State ex rel. Benz v. District Court

32 Minn. 181 | Minn. | 1884

Berry, J.1

In this case a writ of certiorari was sued out of this court for the purpose of bringing here for review a judgment of the district court of Bamsey county for the amounts of certain assessments made by the board of public works of the city of St. Paul, on account of the paving of Fort street. Three objections are made to the assessment:

First, it is said that there is no authority to contract, as in this case, for the partial paving of a street; that is to say, as we understand counsel, for paving so much only of a street as lies outside of the tracks of a street railway laid in the middle thereof. As the whole subject of paving and grading streets is regulated by the city charter, which contains no restraint or limitation in the respect indicated by the objection, it was properly overruled by the court below. City Charter, c. 7, tit. 1, §§ 1, 2, et seq. (Sp. Laws 1874, p. 52.)

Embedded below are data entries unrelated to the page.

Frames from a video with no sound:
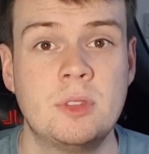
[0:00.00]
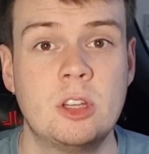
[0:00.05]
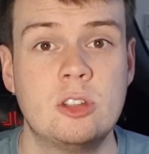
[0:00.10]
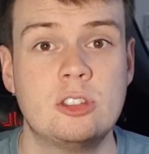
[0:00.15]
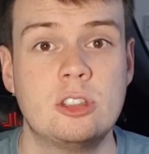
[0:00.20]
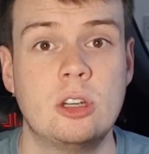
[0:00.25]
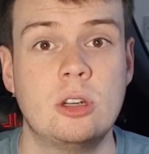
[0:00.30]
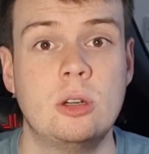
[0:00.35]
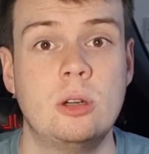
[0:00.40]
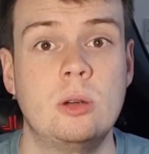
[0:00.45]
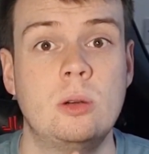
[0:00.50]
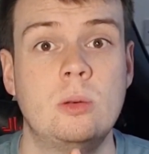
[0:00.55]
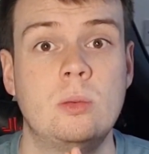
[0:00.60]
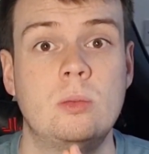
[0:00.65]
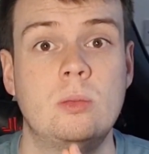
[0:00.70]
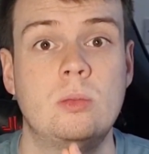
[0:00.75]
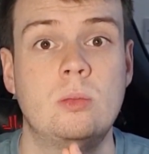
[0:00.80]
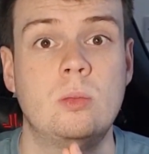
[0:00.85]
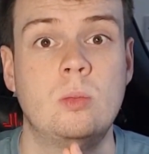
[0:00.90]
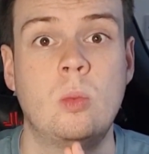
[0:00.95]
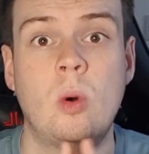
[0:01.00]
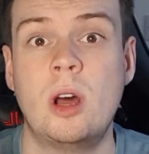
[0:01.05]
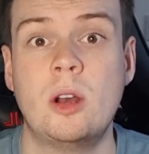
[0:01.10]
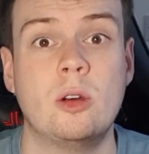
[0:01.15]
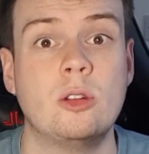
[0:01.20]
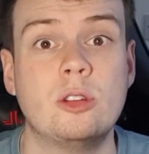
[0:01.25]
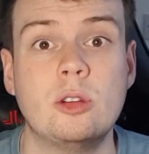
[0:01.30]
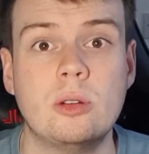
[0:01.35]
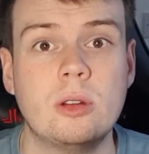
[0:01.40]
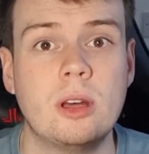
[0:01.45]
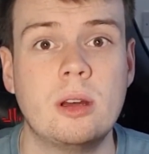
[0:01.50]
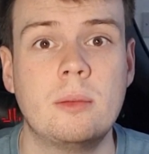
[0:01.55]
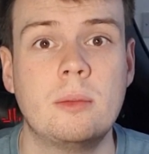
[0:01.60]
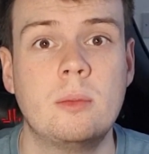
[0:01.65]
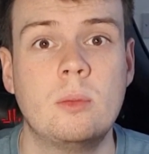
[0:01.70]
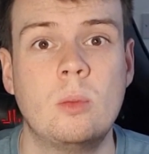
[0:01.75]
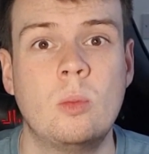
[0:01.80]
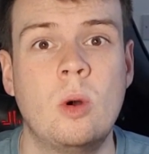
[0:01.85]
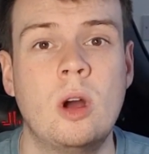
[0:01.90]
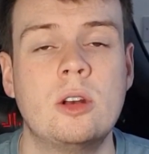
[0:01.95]
So why not do that?
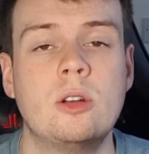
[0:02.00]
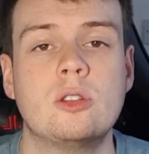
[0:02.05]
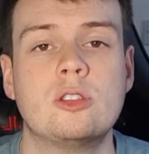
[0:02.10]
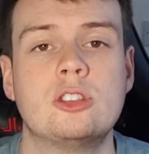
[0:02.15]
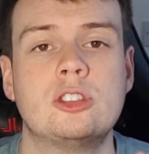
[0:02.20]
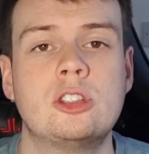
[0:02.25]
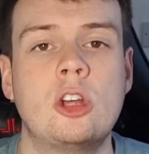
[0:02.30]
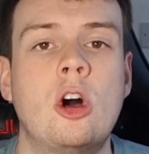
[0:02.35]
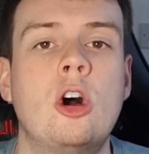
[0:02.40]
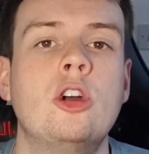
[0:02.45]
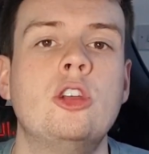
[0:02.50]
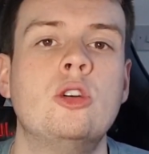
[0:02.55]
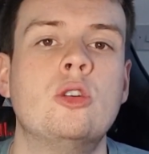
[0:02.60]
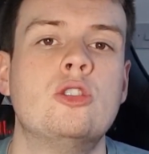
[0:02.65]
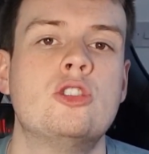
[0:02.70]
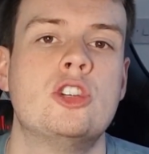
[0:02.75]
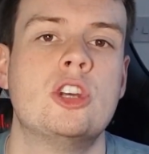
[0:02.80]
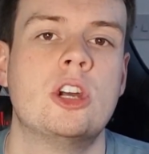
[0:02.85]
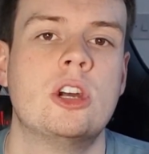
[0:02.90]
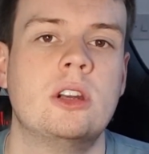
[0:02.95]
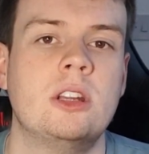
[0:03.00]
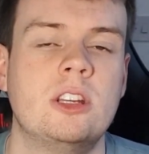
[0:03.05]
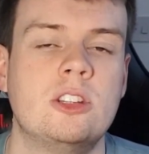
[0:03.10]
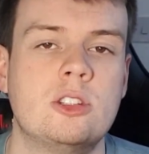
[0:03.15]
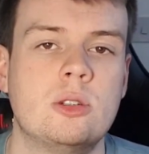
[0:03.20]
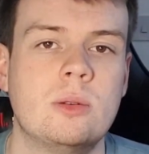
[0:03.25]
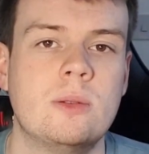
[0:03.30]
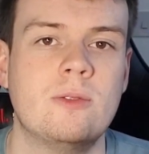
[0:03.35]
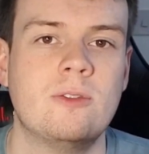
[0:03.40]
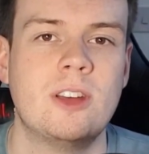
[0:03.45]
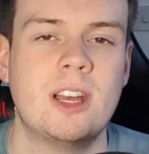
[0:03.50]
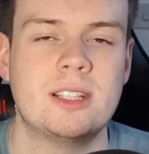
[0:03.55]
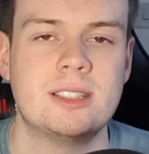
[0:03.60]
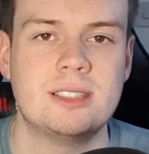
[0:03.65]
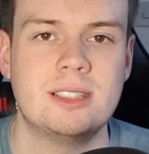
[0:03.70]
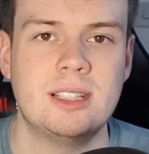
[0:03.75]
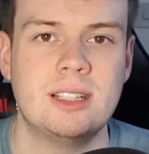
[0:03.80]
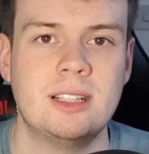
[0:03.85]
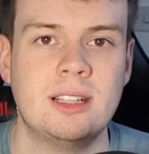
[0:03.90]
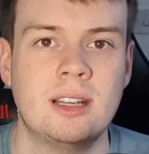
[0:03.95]
Why not start your journey to
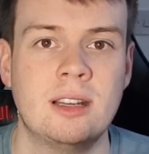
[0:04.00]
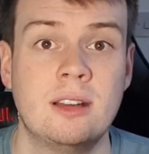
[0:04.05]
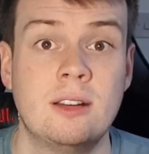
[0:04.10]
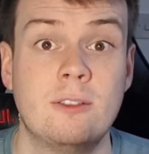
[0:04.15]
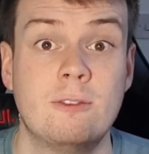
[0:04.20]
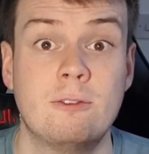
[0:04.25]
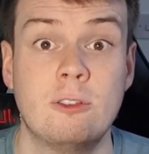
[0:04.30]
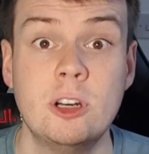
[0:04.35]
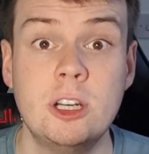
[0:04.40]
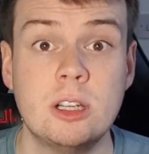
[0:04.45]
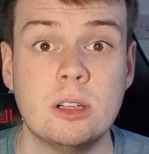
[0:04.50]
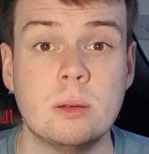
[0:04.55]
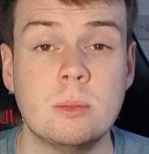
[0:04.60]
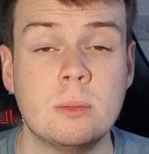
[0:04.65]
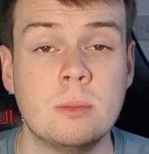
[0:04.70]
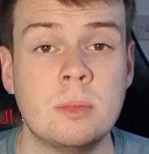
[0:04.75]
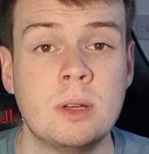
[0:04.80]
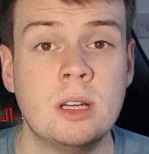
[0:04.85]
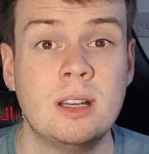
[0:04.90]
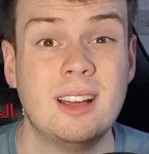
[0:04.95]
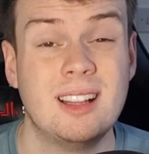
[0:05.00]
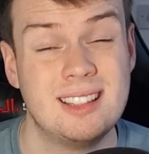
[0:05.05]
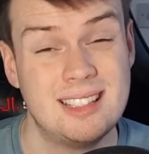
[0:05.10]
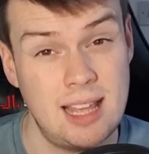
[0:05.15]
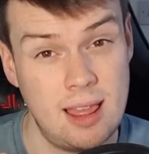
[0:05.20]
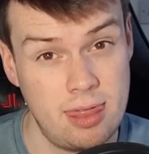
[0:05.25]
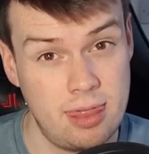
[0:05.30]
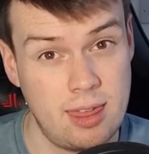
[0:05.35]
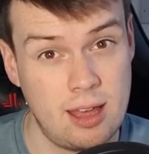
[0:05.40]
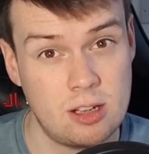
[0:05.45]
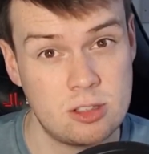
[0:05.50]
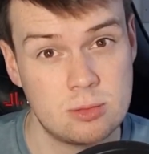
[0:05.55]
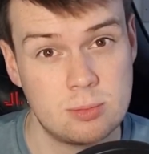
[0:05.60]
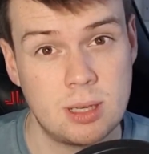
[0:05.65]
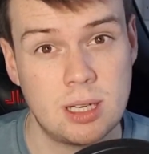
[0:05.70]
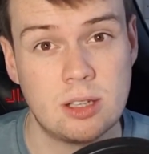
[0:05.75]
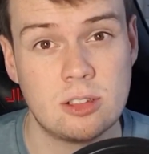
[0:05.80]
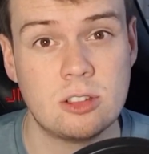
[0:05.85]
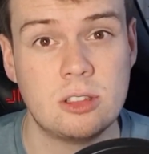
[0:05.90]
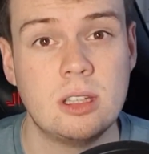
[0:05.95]
investing freedom,
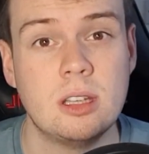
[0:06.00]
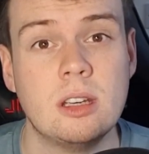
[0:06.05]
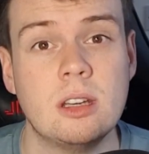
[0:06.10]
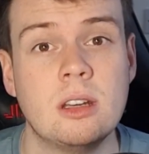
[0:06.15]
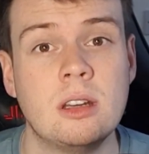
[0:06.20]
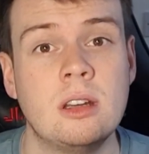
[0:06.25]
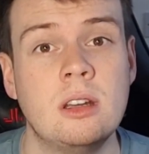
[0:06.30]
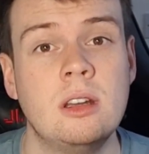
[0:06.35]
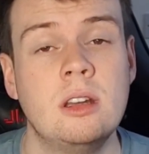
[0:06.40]
£10,000 a year,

The second objection is that the street railway company was not assessed for any part of the expense of the improvement. The company has a double track in the street, and neither the spaces between the rails nor the space between the tracks was paved, or contracted to be. In this state of facts we agree with the learned trial judge that the question of benefits or no benefits to the company from the *183paving was one “of opinion,” and the board of public works might fairly conclude, as it did, that the company was not benefited, and no fraud, mistake, or departure from authority appears to impeach this conclusion. State v. Board of Public Works of St. Paul, 27 Minn. 442; State v. District Court of Ramsey County, 29 Minn. 62.

The third objection, and that upon which the relators mainly rely in attacking the assessment, is that the alleged contract for paving was not seasonably countersigned by the city comptroller.

Section 28, title 1, chapter 7, of the charter provides that contracts for grading, paving, etc., “shall be made on the part of said board fof public works] in the name of the city of St. Paul, and shall be executed on the part of said city by the president of said board, or such of their members as said board may designate, and the seal of said board shall be thereto attached, and the said contract shall be countersigned by the city comptroller. A copy of such contract shall be filed in the office of the city comptroller, and registered in a book kept by him for that purpose.” Sp. Laws 1874, p. 63, as amended by Sp. Laws 1875, c. 1, § 9, p. 19.

The facts in this case are these: On July 17, 1882, the contract for the paving in question was duly executed by the contractor. It was also, at the same time, duly executed on the part of the city by the president of the board of public works, and the seal of the board attached. These acts were all done before the work of paving was begun. The contract provided that the work should be completed by October 15, 1882, and that the contractor should forfeit $25 a day for such time as it remained uncompleted after that date. The work was commenced in August, and continued until the latter part of November, 1882, after which time no work was done, — the contractor claiming that it was finished. The city has not accepted it or paid the final estimates to the contractor. The contract was first countersigned by the comptroller in January, 1883, and before the board proceeded to make the assessment, as it did in February, 1883.

Upon this state of facts, the points made by the relators are that “the work, so far as the same has been done, was completed before any contract had been made with the contractor therefor, and was not completed within the time stipulated therefor in the pretended *184contract, and was delayed and suspended without cause, to the damage of the relators objecting.” As respects the matter of delay and suspension, we need only say that is not only something which the city might waive, — the provision for a forfeiture evidently contemplating this, — but that the power to make an assessment, and the validity of the assessment, do not depend upon the performance of the contract, but upon the fact that the work has “been placed under contract.” Charter, c. 7, title 1, § 23, (Sp. Laws 1874, p. 61.)

With reference to the claim that there was no contract until after the work was done, because the comptroller had not affixed his counter-signature, our view is this: The contract in such cases is between the contractor and the city, and, as the charter provides, it is to be “made, on the part of the board, in the name of the city of St. Paul, and shall be executed on the part of said city by the president of said board, or such of their members as said board may designate, and the seal of said board shall be thereto attached, and said contract shall be countersigned by the city comptroller.” In our judgment, when, upon a proper state of facts, (such as we understand to have existed in this ease,) a contract is executed by the contractor with such guaranty as may be required, and by the president of the board of public works as above directed, it is complete as a valid contract between the 'city and the contractor. In such case, as the comptroller can have no discretion in the premises, his countersigning can be nothing more than a clerical duty, the performance of which could be compelled by the contractor or board. At most, it seems to us that in such circumstances the failure of the comptroller to countersign until after the performance of the work, but before the proceedings to assess were commenced, would be nothing more than a “formal irregularity or defect,” such as may be disregarded by the district court, under the express provision of section 39, title 1, chapter 7, of the city charter. (Sp. Laws 1874, p. 67.)

This disposes, we believe, of the positions of the relators, and the result is that the judgment brought here is affirmed.

Gilfillan, ü. J., because of interest, took no part in the decision of this case.